ABOUT THIS TASK>
Extract the line that contains "[00:00:26.01 to 00:00:26.21]" and every line after it to the end of the records below, exactly as written and nothing else.

****************

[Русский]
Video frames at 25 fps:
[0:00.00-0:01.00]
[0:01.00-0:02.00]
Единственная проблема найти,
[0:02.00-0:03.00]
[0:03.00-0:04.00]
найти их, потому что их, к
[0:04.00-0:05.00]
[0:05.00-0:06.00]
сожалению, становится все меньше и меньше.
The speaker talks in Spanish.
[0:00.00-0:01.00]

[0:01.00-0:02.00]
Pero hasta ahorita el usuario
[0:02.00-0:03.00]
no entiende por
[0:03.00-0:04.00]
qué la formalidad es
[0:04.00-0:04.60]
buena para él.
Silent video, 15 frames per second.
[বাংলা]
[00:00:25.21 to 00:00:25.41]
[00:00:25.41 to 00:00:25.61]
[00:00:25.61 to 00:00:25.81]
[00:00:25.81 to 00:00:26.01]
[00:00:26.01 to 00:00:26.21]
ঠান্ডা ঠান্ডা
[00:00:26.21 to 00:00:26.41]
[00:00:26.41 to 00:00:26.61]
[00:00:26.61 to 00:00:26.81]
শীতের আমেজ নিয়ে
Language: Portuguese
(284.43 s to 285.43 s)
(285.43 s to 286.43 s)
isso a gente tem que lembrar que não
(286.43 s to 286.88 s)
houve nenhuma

****************

SOLUTION TO THIS TASK>
[00:00:26.01 to 00:00:26.21]
ঠান্ডা ঠান্ডা
[00:00:26.21 to 00:00:26.41]
[00:00:26.41 to 00:00:26.61]
[00:00:26.61 to 00:00:26.81]
শীতের আমেজ নিয়ে
Language: Portuguese
(284.43 s to 285.43 s)
(285.43 s to 286.43 s)
isso a gente tem que lembrar que não
(286.43 s to 286.88 s)
houve nenhuma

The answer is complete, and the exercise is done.